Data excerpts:
◇ ◇ ◇

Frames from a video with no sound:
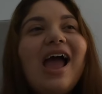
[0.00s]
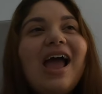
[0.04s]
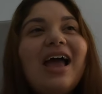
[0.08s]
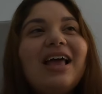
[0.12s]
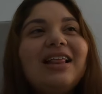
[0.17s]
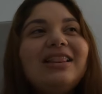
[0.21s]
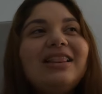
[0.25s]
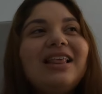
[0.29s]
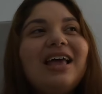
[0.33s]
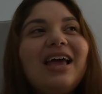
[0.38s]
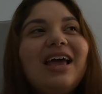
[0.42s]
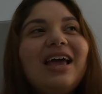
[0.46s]

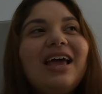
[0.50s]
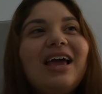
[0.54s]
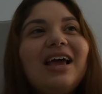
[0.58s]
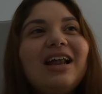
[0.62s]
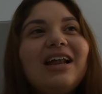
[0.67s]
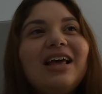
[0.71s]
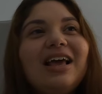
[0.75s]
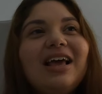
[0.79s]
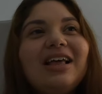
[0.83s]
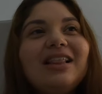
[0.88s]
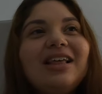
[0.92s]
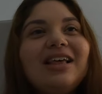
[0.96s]
and
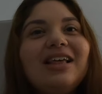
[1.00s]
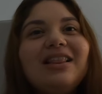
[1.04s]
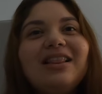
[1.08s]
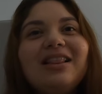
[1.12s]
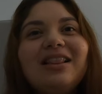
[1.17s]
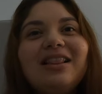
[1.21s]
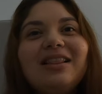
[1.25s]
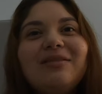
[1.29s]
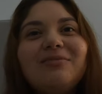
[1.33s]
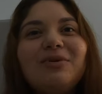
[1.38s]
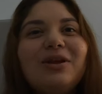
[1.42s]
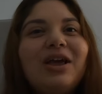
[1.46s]
then and
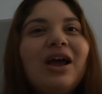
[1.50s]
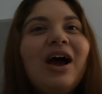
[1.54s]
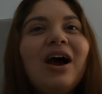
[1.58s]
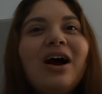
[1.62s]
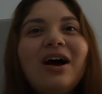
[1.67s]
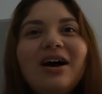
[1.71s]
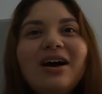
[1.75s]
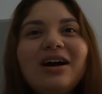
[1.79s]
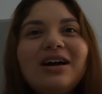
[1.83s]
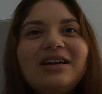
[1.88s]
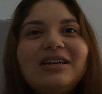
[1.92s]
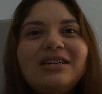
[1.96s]
then we
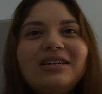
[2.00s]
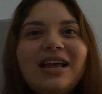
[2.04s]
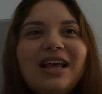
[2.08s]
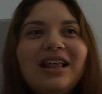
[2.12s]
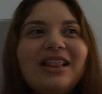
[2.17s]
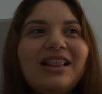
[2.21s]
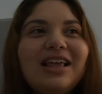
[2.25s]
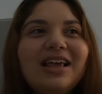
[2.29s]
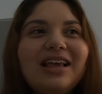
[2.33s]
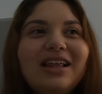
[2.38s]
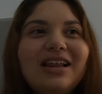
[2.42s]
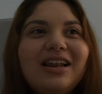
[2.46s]
hugged
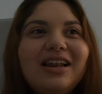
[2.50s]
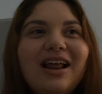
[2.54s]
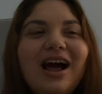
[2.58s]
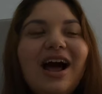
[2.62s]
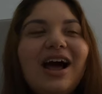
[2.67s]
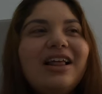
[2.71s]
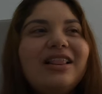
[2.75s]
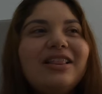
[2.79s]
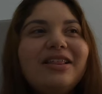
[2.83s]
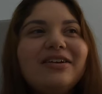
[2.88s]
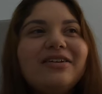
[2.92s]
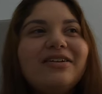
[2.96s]
and then
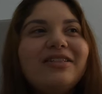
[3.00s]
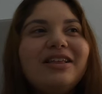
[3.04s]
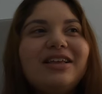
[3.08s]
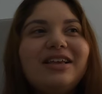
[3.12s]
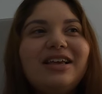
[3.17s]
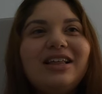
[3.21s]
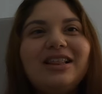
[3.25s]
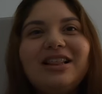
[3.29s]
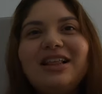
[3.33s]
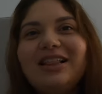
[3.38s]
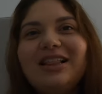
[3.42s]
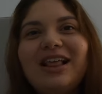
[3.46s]
I
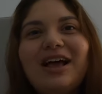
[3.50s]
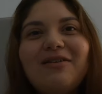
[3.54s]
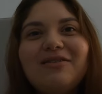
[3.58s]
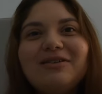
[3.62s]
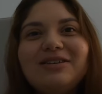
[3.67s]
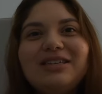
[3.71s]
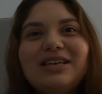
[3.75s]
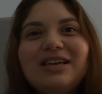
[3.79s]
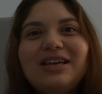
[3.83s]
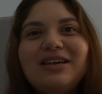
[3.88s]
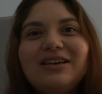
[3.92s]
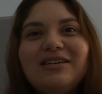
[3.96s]
literally and then that
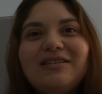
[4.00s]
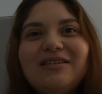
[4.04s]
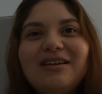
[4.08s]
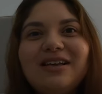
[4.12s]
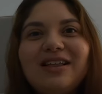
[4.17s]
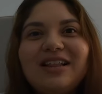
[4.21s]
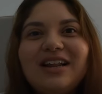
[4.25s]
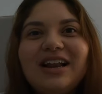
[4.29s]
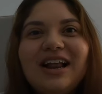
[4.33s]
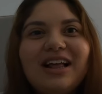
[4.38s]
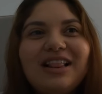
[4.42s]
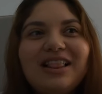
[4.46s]
was it
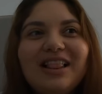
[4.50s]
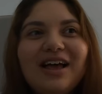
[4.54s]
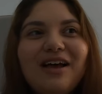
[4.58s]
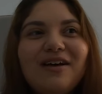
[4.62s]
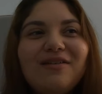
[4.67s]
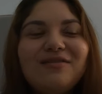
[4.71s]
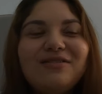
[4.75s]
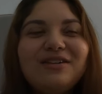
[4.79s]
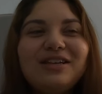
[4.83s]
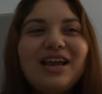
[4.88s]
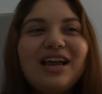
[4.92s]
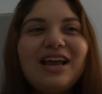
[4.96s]
and then I
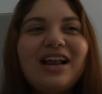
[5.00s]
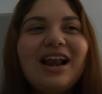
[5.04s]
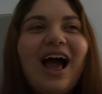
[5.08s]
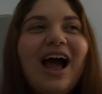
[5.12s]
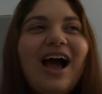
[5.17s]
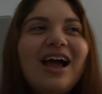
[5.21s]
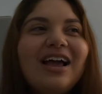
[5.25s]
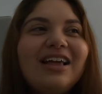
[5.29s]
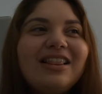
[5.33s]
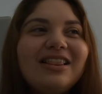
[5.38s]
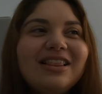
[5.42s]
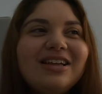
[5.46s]
left and
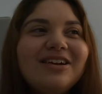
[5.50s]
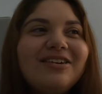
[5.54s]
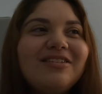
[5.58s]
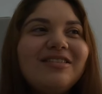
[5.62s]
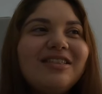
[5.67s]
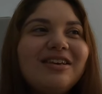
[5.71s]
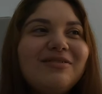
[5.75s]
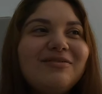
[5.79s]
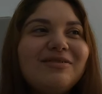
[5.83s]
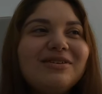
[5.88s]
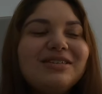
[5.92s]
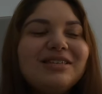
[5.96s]
I
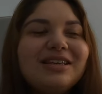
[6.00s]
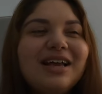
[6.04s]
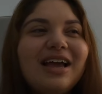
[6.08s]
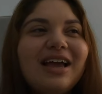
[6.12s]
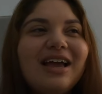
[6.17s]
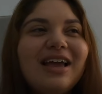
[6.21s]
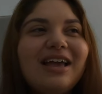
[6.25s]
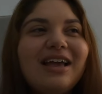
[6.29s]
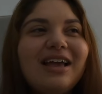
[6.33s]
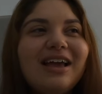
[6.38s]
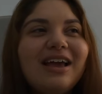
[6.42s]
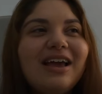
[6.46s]
literally was
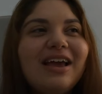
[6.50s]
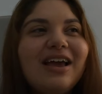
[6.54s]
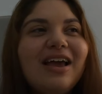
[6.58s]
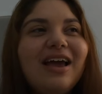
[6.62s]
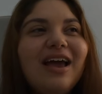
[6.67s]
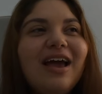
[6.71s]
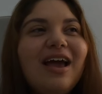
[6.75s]
like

◇ ◇ ◇

● TASK: Reproduce every record in full. Leave out the images.

● WORKED SOLUTION:
Frames from a video with no sound:
[0.00s]
[0.04s]
[0.08s]
[0.12s]
[0.17s]
[0.21s]
[0.25s]
[0.29s]
[0.33s]
[0.38s]
[0.42s]
[0.46s]

[0.50s]
[0.54s]
[0.58s]
[0.62s]
[0.67s]
[0.71s]
[0.75s]
[0.79s]
[0.83s]
[0.88s]
[0.92s]
[0.96s]
and
[1.00s]
[1.04s]
[1.08s]
[1.12s]
[1.17s]
[1.21s]
[1.25s]
[1.29s]
[1.33s]
[1.38s]
[1.42s]
[1.46s]
then and
[1.50s]
[1.54s]
[1.58s]
[1.62s]
[1.67s]
[1.71s]
[1.75s]
[1.79s]
[1.83s]
[1.88s]
[1.92s]
[1.96s]
then we
[2.00s]
[2.04s]
[2.08s]
[2.12s]
[2.17s]
[2.21s]
[2.25s]
[2.29s]
[2.33s]
[2.38s]
[2.42s]
[2.46s]
hugged
[2.50s]
[2.54s]
[2.58s]
[2.62s]
[2.67s]
[2.71s]
[2.75s]
[2.79s]
[2.83s]
[2.88s]
[2.92s]
[2.96s]
and then
[3.00s]
[3.04s]
[3.08s]
[3.12s]
[3.17s]
[3.21s]
[3.25s]
[3.29s]
[3.33s]
[3.38s]
[3.42s]
[3.46s]
I
[3.50s]
[3.54s]
[3.58s]
[3.62s]
[3.67s]
[3.71s]
[3.75s]
[3.79s]
[3.83s]
[3.88s]
[3.92s]
[3.96s]
literally and then that
[4.00s]
[4.04s]
[4.08s]
[4.12s]
[4.17s]
[4.21s]
[4.25s]
[4.29s]
[4.33s]
[4.38s]
[4.42s]
[4.46s]
was it
[4.50s]
[4.54s]
[4.58s]
[4.62s]
[4.67s]
[4.71s]
[4.75s]
[4.79s]
[4.83s]
[4.88s]
[4.92s]
[4.96s]
and then I
[5.00s]
[5.04s]
[5.08s]
[5.12s]
[5.17s]
[5.21s]
[5.25s]
[5.29s]
[5.33s]
[5.38s]
[5.42s]
[5.46s]
left and
[5.50s]
[5.54s]
[5.58s]
[5.62s]
[5.67s]
[5.71s]
[5.75s]
[5.79s]
[5.83s]
[5.88s]
[5.92s]
[5.96s]
I
[6.00s]
[6.04s]
[6.08s]
[6.12s]
[6.17s]
[6.21s]
[6.25s]
[6.29s]
[6.33s]
[6.38s]
[6.42s]
[6.46s]
literally was
[6.50s]
[6.54s]
[6.58s]
[6.62s]
[6.67s]
[6.71s]
[6.75s]
like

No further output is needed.